How long will this new approach last? Too early to tell yet – but certainly, being able to go through my entire feed-list in less than 1 hour last Sunday felt great. So does the Rescuetime graph that tells me I’ve spent just 30 minutes on average in my Feed reader during January. But if my notebook is any indication, I think my own brain is thanking me the most :-)

This entry was posted on Friday, January 23rd, 2009 at 8:27 pm and is filed under Geek. You can follow any responses to this entry through the RSS 2.0 feed. You can leave a response, or trackback from your own site.

6 Comments so far

  1. In the last few months, I’ve been successful with handling information overload. Else there was no way I could have “created” time for new activities: guitar and basketball.

    The fundamental truth is: time we have is finite and fixed. The number of feeds/books/lists we keep adding on isn’t. So, the solution is to make it finite. It took me a while to gauge how much feeds I could handle “comfortably” in a week. Using that information, I culled feeds with abandon to the “comfortable” list. Now if I need to add a new feed, I have forced myself to hold it to the light and compare with my existing feeds. Because if the new feed has to be added in, some other feed(s) has to be removed. Why? Because, my time is finite.

    After success with this, last month I did the same to my TO-READ book list. Whittled it down to 10 books. You folks keep bringing up tons of interesting books, but anything I find interesting I now compare against the 10 already there, if I feel its better than something already there, then that’s deleted and this one goes in. Else (sadly) that one is forgotten. Sad, but I know my book reading rate and if I kept a 1000 book list, the sad reality is that there is no way I would finish it, even if reading is all I did all day.

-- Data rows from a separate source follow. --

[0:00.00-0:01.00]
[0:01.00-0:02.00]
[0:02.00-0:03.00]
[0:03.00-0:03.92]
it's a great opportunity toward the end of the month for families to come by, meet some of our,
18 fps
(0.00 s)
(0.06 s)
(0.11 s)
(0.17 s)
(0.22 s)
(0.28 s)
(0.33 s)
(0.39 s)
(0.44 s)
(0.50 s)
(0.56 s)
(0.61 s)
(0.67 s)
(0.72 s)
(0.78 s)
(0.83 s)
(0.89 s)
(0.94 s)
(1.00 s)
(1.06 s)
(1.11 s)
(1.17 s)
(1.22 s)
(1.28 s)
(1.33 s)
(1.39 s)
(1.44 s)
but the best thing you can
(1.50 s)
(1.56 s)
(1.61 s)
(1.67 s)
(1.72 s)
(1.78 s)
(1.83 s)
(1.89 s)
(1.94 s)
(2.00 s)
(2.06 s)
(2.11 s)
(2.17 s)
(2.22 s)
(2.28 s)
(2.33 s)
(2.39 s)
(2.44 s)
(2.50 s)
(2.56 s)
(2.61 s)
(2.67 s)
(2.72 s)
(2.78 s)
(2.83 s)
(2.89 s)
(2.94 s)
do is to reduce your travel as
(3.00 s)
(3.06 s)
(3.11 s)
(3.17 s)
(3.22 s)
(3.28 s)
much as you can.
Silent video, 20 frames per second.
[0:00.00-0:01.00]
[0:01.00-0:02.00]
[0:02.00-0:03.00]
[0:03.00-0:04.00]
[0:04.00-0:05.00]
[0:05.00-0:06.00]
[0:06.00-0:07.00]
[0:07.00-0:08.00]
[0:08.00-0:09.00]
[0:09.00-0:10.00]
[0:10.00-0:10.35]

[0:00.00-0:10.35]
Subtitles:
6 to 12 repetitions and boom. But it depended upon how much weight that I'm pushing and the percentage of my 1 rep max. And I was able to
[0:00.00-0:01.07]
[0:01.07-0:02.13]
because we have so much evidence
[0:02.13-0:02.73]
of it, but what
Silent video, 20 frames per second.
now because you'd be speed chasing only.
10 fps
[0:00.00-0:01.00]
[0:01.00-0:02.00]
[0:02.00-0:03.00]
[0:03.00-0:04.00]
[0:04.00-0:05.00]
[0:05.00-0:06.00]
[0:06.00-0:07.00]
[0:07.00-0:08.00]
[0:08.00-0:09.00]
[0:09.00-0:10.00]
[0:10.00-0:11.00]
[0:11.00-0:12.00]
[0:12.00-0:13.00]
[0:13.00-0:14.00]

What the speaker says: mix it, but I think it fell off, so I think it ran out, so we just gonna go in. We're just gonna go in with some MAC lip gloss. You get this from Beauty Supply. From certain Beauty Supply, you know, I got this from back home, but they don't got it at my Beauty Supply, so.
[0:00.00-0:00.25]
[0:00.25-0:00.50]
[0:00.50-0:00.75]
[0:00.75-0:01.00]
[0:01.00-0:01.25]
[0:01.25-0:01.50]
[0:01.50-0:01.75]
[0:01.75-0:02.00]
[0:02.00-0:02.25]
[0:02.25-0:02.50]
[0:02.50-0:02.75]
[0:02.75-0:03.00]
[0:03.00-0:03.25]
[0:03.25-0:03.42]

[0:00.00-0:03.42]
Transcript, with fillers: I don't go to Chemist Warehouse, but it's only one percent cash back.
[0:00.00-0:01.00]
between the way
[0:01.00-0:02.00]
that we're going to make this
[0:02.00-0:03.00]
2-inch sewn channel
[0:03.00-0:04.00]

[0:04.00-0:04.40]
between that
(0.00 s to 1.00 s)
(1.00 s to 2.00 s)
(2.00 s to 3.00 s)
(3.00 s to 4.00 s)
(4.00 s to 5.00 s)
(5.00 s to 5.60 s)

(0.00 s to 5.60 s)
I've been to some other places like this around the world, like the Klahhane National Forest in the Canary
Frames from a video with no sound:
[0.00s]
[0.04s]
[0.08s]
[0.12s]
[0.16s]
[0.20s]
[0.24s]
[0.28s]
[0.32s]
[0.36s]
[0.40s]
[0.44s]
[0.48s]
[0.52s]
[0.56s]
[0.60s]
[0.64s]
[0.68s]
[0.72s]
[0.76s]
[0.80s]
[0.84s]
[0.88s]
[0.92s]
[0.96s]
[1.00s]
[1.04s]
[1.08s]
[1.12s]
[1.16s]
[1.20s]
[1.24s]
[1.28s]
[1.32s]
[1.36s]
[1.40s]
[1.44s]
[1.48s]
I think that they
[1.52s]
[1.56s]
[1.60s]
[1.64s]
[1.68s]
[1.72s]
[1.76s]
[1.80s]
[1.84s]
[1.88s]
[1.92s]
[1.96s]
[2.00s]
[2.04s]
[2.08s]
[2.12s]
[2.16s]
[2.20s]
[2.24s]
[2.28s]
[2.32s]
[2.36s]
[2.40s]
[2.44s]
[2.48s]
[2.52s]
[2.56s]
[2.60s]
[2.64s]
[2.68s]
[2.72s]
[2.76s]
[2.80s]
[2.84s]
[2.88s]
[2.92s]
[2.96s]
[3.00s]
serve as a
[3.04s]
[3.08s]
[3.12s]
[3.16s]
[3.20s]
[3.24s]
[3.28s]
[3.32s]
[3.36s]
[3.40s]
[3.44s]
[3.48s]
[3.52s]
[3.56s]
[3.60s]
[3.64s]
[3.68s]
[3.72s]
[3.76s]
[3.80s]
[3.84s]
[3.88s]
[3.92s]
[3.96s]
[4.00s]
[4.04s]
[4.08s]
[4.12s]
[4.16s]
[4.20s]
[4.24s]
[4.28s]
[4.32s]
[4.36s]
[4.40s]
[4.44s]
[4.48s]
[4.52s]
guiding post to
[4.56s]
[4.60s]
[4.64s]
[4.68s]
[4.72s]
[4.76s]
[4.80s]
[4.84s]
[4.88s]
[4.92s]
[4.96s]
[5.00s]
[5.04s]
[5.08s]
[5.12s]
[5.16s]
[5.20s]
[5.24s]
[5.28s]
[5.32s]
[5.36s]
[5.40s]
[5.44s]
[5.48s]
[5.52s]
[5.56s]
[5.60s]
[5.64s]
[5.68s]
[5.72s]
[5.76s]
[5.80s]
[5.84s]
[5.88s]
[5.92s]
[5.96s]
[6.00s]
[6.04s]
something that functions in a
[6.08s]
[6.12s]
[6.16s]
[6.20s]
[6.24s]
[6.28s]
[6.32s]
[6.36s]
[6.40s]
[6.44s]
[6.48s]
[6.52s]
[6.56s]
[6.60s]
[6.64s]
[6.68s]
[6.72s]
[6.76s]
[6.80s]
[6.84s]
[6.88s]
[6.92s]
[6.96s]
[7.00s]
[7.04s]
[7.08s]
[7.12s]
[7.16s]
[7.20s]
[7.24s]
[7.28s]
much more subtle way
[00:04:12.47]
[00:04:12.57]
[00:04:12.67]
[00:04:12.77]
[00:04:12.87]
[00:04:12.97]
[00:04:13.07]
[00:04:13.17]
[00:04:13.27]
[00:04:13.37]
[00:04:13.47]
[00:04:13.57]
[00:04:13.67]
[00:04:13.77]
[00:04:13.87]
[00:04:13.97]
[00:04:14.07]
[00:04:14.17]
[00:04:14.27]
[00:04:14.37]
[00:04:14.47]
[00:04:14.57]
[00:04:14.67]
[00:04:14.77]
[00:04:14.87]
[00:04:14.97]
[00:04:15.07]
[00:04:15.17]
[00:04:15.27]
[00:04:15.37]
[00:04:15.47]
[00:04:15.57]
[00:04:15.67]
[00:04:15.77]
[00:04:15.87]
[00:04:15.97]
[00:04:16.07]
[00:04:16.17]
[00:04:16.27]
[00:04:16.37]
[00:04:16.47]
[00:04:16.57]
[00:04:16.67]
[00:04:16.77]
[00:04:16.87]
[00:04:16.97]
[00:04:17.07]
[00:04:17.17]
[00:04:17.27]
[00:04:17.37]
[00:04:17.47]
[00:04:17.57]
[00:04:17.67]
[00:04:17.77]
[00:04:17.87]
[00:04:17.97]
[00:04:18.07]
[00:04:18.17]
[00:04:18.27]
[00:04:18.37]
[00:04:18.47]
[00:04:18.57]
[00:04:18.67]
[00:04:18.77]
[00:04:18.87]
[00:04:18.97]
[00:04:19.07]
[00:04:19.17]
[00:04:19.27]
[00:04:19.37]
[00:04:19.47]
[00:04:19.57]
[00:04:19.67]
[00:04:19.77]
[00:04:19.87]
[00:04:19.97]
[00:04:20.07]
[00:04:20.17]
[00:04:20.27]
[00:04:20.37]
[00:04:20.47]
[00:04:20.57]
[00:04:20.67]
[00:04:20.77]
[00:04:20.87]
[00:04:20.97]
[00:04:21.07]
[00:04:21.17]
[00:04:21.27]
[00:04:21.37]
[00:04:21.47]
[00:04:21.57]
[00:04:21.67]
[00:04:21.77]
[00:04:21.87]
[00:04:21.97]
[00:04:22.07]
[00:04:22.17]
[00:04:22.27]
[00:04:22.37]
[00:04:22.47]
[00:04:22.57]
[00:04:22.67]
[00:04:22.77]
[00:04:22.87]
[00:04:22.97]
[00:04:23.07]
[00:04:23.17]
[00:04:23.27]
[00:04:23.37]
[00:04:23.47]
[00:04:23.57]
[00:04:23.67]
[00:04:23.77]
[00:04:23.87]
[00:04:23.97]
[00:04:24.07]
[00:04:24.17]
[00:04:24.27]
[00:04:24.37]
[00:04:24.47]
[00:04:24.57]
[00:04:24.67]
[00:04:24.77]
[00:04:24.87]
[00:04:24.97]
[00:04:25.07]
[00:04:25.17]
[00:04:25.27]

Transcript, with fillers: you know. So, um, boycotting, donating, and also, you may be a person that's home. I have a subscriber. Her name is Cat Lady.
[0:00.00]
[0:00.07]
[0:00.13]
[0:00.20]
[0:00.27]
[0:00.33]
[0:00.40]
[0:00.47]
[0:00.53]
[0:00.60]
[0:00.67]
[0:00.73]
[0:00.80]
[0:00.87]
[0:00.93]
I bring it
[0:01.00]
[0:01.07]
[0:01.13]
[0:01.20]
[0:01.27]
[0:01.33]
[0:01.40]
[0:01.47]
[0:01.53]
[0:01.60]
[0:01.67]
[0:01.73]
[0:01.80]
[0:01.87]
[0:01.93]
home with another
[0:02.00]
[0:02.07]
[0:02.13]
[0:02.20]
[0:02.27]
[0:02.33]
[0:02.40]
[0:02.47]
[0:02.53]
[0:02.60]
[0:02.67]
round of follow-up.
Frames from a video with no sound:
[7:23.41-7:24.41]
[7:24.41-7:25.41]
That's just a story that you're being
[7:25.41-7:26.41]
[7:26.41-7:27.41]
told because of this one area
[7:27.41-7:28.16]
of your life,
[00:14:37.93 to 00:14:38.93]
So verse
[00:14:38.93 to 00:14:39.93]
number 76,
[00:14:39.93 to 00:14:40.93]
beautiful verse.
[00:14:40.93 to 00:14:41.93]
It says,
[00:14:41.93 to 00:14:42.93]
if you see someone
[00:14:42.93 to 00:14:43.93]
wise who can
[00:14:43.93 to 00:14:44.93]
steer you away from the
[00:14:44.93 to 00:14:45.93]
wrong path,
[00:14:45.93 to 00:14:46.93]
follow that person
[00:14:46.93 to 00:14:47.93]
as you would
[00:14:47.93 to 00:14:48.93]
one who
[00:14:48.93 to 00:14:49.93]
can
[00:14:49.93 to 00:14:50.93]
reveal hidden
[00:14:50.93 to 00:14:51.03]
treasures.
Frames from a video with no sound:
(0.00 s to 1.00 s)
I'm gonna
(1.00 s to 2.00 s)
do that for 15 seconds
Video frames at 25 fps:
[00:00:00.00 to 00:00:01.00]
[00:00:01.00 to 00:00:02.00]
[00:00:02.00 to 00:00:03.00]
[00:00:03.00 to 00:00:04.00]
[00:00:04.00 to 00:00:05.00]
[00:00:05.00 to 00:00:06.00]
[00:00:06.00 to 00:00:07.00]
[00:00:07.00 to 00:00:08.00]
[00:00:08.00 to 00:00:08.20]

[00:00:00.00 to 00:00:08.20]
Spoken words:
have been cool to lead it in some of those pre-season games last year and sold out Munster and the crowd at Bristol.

  2. About information going only one way … IMO you need to give higher priority for output tasks (writing, blogging etc.) than for input (reading feeds, news, etc.). As I’ve mentioned many times, if you have an idea for a blog post and also have a few feeds waiting, *always* do the former first. YOU are more important! The former is creative and sharing, the latter is only a bit better than watching TV. Also, important is time spent doing nothing … quiet time spent in introspection and meditation. Incidentally, I realized this only recently and doing daily meditation is one of my goals for this year. See my latest journal post :wink:

  3. Ashwin:

    I agree with you about having to watch how many feeds one can “comfortably” process. That said, I’m not sure I’d be willing to adopt a “get one,drop one” strategy. If the content is compelling enough that I’m actively interested in adding to my reading list, i’d say it was improving my S/N level and “get one/drop one” seems to imply one is stuck at a certain S/N level.

    I have currently 79 books on my to read list which is about about 80 weeks worth of reading. Fairly achievable I’d say :)

    I’m glad you mentioned the importance of having “quiet time” – that 2 odd weeks without anything to do but reflect on things and the output from that period really drove home the point for me. It’s being able to carve out that period every-day that I’m aiming for with this simplification exercise.

  4. Get one, drop one, peaks the S/N :mrgreen: That’s because what’s being added has to be greater-than the quality/importance/interestingness of the one dropped. The real problem is that it’s hard to hold back the temptation to add more feeds/books.

  5. Hm, that necessarily implies that one is “better” than the other.. oooh, tough one. Easier to just add one more and be done with it :P

  6. I thought you made an especially good point with the “real favs” list. It’s so easy to get drowned in excessive links, feeds, updates etc. I agree wholeheartedly when you say “simplicity is the key”.
    -also, you mentioned taking time to think about what you really enjoy… well this would be it for me, i really enjoy reading and interacting with fellow bloggers that actually have something interesting/engaging to say! so keep it up!